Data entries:

== Segment start ==

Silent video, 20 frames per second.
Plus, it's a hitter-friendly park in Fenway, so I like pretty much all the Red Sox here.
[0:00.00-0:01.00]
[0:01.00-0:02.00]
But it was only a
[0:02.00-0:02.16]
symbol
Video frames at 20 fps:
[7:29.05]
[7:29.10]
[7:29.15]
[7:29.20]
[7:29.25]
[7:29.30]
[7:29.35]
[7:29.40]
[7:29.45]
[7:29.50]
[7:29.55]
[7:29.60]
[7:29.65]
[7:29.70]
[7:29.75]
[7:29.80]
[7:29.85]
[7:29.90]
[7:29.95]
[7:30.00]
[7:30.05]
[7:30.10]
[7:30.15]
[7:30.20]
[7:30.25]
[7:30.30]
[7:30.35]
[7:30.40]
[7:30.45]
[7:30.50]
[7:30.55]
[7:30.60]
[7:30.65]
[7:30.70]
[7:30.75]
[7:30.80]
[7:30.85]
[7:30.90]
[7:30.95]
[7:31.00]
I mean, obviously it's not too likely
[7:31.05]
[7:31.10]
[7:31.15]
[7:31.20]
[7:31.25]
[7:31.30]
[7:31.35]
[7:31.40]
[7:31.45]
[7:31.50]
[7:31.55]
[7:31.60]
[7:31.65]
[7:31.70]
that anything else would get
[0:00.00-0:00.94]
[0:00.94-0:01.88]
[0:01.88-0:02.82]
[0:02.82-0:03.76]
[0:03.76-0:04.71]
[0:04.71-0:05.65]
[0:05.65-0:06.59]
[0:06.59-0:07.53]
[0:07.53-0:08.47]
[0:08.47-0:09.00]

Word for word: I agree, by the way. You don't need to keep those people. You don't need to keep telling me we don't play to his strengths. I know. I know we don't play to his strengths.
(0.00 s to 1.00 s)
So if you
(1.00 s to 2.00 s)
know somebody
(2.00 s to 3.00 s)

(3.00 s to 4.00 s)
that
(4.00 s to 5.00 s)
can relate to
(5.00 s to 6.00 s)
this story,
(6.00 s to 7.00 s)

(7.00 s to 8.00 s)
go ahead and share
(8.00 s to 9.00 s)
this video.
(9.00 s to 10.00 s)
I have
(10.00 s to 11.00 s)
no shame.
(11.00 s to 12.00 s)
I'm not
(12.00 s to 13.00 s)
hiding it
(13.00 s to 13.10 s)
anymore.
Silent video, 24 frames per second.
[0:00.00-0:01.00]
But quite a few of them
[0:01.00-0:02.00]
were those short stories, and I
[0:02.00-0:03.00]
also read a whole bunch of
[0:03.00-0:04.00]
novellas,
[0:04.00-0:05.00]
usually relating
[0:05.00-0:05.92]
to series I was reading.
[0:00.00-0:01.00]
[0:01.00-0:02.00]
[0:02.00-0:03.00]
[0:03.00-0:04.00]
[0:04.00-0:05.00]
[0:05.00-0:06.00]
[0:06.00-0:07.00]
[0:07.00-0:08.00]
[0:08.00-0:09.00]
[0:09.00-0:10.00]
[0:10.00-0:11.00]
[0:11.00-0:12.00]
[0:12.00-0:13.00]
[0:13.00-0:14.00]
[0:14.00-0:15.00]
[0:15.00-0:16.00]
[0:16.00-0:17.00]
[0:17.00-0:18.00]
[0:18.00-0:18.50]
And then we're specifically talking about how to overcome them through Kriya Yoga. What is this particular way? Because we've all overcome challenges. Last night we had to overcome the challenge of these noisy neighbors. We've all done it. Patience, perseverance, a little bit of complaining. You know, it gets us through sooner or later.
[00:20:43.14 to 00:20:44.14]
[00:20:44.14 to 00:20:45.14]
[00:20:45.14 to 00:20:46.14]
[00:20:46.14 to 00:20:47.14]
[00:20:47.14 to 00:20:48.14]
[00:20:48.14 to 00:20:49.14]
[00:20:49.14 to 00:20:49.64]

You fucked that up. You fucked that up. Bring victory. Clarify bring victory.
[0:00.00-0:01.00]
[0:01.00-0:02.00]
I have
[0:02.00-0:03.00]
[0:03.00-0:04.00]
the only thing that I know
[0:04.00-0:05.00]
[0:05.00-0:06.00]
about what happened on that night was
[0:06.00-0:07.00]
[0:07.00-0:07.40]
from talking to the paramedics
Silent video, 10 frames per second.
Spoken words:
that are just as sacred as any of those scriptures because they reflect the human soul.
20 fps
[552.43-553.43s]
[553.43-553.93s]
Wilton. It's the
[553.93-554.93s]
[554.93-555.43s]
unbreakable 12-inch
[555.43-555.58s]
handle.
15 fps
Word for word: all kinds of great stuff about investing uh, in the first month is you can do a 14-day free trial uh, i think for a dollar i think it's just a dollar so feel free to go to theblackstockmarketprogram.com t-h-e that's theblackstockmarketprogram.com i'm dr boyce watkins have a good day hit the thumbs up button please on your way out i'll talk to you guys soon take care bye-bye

== Segment end ==

▶ Task item
Set down exactly the lines of the data above, beginning with the line that has "[0:10.00-0:11.00]" and ending with the line that has "[0:17.00-0:18.00]", and no others.

▶ Written solution
[0:10.00-0:11.00]
[0:11.00-0:12.00]
[0:12.00-0:13.00]
[0:13.00-0:14.00]
[0:14.00-0:15.00]
[0:15.00-0:16.00]
[0:16.00-0:17.00]
[0:17.00-0:18.00]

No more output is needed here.